Information supplied: Begin

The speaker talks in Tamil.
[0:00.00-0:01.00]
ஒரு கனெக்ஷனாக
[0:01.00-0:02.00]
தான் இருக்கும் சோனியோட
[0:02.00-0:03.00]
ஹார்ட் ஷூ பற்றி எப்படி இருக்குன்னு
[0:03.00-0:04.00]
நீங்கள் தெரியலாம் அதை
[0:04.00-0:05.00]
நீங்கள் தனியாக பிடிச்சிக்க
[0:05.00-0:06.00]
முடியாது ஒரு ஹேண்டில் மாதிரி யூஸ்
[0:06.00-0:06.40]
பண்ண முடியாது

Information supplied: End

> Task prompt
Your task is to output exactly the lines running from the one with "[0:01.00-0:02.00]" through the final line of the material above, with both ends included.

> Response area
[0:01.00-0:02.00]
தான் இருக்கும் சோனியோட
[0:02.00-0:03.00]
ஹார்ட் ஷூ பற்றி எப்படி இருக்குன்னு
[0:03.00-0:04.00]
நீங்கள் தெரியலாம் அதை
[0:04.00-0:05.00]
நீங்கள் தனியாக பிடிச்சிக்க
[0:05.00-0:06.00]
முடியாது ஒரு ஹேண்டில் மாதிரி யூஸ்
[0:06.00-0:06.40]
பண்ண முடியாது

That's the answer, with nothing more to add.